Commissioner David Olsen pointed out that the commission had not even come up with a way to fund the plan, so he couldn’t see it being approved without a decision on how to pay for it.

“We can’t simply vote $47 million for this or that and then worry about how we’re going to pay for it later,” he said. “It has to be understood right up front.”

Commission Chairman Troy Beets said the building proposal wasn’t even supposed to be on Monday night’s agenda.

Beets said he forgot that the commission had previously made a stipulation that it would hold two joint meetings with the school board before voting on the plan.

Only one, a bus tour, had been held, Beets said.

“As we age and your memory leaves you, and I had forgot there was a stipulation of two meetings,” Beets said.

In other business, a resolution to spend $78,000 for the production of a documentary on Roane County history was withdrawn.

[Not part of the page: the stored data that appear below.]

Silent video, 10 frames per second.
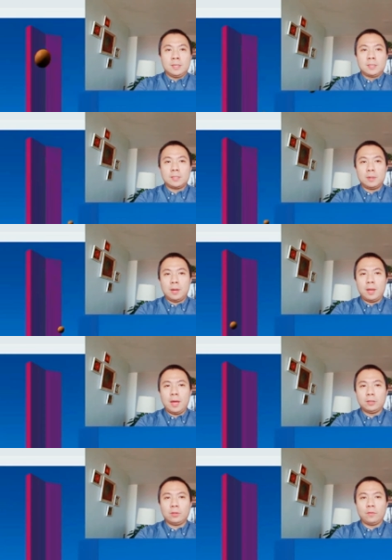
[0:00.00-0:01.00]
There are a
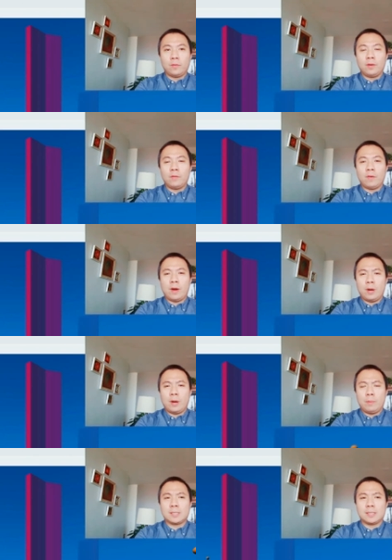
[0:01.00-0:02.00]
lot of environments
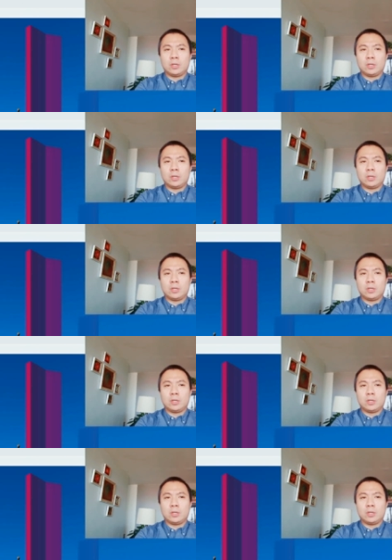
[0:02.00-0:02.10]
that you can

The issue sparked a lengthy discussion, with many commissioners saying they felt it was unwise to commit that amount of money to a documentary film in lean economic times.

“We’re facing some hard times ahead,” Commissioner Jerry Goddard said.

Apparently some taxpayers were fuming over the idea.

Many commissioners reported hearing from their constituents about the resolution.

“I got confronted with this,” Commissioner Ray Cantrell said. “People said if any of our county taxes are going for it, they’re not for it.”

The county budget committee unanimously approved sending the resolution on to the full commission.

The commissioners who serve on that committee, along with County Executive Mike Farmer, seemed to be the only ones in favor of the movie venture Monday night.

After hearing the discussion and realizing there wasn’t enough support, Collier asked that it be withdrawn.

Farmer said he was disappointed, because he thought it could have been a good way to promote Roane County.

“I think that you have to invest some money,” Farmer said. “Am I to infer from this that we don’t want to try to promote Roane County? I don’t know. I need to talk to the commissioners and find out what the intent is.”

The commission did approve a resolution to add $30,000 to the ambulance service fund to cover increased fuel cost.

That resolution also called for an additional $10,000 for medical supplies.